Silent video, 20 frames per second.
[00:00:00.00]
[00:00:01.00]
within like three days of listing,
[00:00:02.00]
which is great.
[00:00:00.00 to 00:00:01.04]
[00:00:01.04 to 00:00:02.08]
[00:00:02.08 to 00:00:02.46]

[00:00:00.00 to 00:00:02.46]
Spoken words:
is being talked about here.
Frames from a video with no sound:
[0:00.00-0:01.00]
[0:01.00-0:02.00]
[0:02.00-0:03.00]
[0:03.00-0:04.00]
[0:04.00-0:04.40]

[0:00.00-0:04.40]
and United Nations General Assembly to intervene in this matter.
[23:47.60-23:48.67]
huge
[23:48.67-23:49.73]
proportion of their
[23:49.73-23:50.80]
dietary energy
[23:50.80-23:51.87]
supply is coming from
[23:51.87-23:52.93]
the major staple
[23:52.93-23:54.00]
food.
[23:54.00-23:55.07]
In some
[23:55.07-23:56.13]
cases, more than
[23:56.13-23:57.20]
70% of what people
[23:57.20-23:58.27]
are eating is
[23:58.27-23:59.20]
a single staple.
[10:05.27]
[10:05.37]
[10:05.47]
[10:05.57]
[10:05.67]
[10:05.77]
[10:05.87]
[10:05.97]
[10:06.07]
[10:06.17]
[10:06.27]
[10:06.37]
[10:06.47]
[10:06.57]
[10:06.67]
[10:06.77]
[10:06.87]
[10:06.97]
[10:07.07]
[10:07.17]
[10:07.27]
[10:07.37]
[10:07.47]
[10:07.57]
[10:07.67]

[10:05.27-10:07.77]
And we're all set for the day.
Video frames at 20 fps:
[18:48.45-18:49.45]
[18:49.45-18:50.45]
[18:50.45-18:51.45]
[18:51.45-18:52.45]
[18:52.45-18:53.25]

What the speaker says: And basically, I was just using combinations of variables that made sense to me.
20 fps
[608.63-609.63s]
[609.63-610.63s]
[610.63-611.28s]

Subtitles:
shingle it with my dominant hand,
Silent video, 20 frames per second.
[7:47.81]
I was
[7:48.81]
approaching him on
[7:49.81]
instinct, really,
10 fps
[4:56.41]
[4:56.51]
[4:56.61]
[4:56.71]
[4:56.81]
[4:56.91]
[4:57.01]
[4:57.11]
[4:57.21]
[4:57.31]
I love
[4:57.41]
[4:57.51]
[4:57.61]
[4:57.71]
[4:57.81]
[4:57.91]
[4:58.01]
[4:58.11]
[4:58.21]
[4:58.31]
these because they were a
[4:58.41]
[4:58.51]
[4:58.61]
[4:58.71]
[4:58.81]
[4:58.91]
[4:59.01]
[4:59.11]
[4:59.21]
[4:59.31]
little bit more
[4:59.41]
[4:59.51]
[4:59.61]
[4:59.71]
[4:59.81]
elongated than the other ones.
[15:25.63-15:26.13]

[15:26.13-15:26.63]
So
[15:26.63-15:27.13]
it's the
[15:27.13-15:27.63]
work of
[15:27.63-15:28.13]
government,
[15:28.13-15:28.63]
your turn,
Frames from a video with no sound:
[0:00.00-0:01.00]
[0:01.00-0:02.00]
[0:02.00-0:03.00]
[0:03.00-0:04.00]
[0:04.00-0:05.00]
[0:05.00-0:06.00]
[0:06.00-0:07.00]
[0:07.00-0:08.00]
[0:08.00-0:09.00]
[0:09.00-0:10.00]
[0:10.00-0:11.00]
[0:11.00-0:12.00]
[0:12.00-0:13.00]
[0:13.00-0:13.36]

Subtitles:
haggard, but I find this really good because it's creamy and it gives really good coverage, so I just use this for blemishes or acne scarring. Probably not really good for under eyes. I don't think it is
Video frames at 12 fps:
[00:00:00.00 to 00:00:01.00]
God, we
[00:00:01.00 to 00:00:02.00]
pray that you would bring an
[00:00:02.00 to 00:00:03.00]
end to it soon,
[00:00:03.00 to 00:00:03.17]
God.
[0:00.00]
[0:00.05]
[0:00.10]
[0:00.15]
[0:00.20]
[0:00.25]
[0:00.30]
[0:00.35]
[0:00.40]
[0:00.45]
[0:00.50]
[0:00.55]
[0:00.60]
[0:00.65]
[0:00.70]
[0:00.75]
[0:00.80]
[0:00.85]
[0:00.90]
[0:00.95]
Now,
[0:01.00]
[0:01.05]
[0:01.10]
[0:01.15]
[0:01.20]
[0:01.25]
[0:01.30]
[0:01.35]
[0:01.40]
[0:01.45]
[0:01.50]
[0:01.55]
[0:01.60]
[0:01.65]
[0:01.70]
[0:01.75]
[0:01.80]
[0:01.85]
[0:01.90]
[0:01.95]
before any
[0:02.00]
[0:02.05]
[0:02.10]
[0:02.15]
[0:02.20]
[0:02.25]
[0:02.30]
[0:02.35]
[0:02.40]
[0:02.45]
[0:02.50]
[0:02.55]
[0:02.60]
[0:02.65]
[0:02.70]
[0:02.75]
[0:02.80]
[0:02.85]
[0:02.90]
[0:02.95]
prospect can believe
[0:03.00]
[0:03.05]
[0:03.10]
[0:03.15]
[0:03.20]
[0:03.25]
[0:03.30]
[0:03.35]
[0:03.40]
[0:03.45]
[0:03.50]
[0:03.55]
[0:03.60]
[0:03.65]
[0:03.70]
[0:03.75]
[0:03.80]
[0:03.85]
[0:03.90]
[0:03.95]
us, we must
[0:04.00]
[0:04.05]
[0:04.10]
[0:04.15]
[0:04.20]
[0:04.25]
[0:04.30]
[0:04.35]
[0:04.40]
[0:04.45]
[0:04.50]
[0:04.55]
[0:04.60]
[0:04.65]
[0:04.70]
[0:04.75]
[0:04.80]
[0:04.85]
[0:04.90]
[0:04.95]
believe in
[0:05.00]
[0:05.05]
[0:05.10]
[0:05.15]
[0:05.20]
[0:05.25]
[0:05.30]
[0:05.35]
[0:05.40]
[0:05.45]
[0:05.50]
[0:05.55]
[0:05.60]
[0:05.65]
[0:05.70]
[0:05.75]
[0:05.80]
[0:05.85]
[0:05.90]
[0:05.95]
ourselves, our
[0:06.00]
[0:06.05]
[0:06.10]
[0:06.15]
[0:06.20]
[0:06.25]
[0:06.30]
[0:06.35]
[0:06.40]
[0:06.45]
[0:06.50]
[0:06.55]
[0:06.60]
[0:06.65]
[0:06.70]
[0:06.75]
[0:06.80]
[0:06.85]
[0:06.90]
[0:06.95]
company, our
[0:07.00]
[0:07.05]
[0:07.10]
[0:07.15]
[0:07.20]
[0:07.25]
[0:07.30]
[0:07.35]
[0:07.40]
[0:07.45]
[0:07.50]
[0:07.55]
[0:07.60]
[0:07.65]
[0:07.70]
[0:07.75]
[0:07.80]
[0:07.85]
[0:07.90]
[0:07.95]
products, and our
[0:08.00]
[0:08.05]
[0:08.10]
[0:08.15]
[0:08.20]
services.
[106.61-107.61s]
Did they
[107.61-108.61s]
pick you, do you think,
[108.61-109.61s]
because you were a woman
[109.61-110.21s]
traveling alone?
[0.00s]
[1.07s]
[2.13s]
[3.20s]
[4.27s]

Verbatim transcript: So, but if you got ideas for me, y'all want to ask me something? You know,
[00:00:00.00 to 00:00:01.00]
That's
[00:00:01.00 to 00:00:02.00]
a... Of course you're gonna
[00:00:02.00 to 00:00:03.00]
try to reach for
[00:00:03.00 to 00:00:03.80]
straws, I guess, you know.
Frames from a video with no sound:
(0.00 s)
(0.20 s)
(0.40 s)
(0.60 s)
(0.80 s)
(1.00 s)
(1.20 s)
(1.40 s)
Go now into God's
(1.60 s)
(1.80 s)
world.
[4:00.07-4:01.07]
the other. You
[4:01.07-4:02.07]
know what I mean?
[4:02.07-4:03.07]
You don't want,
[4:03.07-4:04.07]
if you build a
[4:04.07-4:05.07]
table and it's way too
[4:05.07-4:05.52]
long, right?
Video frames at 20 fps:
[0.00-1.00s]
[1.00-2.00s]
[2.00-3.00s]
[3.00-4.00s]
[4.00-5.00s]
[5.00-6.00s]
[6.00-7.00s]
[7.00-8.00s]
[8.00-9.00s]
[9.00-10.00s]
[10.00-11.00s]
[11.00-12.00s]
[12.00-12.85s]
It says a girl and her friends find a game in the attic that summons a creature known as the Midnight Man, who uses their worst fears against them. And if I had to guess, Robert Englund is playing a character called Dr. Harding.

**Your objective**
Print, unaltered, every line from the beginning of the material down to the line with "[18:49.45-18:50.45]".

**Response to this task**
Silent video, 20 frames per second.
[00:00:00.00]
[00:00:01.00]
within like three days of listing,
[00:00:02.00]
which is great.
[00:00:00.00 to 00:00:01.04]
[00:00:01.04 to 00:00:02.08]
[00:00:02.08 to 00:00:02.46]

[00:00:00.00 to 00:00:02.46]
Spoken words:
is being talked about here.
Frames from a video with no sound:
[0:00.00-0:01.00]
[0:01.00-0:02.00]
[0:02.00-0:03.00]
[0:03.00-0:04.00]
[0:04.00-0:04.40]

[0:00.00-0:04.40]
and United Nations General Assembly to intervene in this matter.
[23:47.60-23:48.67]
huge
[23:48.67-23:49.73]
proportion of their
[23:49.73-23:50.80]
dietary energy
[23:50.80-23:51.87]
supply is coming from
[23:51.87-23:52.93]
the major staple
[23:52.93-23:54.00]
food.
[23:54.00-23:55.07]
In some
[23:55.07-23:56.13]
cases, more than
[23:56.13-23:57.20]
70% of what people
[23:57.20-23:58.27]
are eating is
[23:58.27-23:59.20]
a single staple.
[10:05.27]
[10:05.37]
[10:05.47]
[10:05.57]
[10:05.67]
[10:05.77]
[10:05.87]
[10:05.97]
[10:06.07]
[10:06.17]
[10:06.27]
[10:06.37]
[10:06.47]
[10:06.57]
[10:06.67]
[10:06.77]
[10:06.87]
[10:06.97]
[10:07.07]
[10:07.17]
[10:07.27]
[10:07.37]
[10:07.47]
[10:07.57]
[10:07.67]

[10:05.27-10:07.77]
And we're all set for the day.
Video frames at 20 fps:
[18:48.45-18:49.45]
[18:49.45-18:50.45]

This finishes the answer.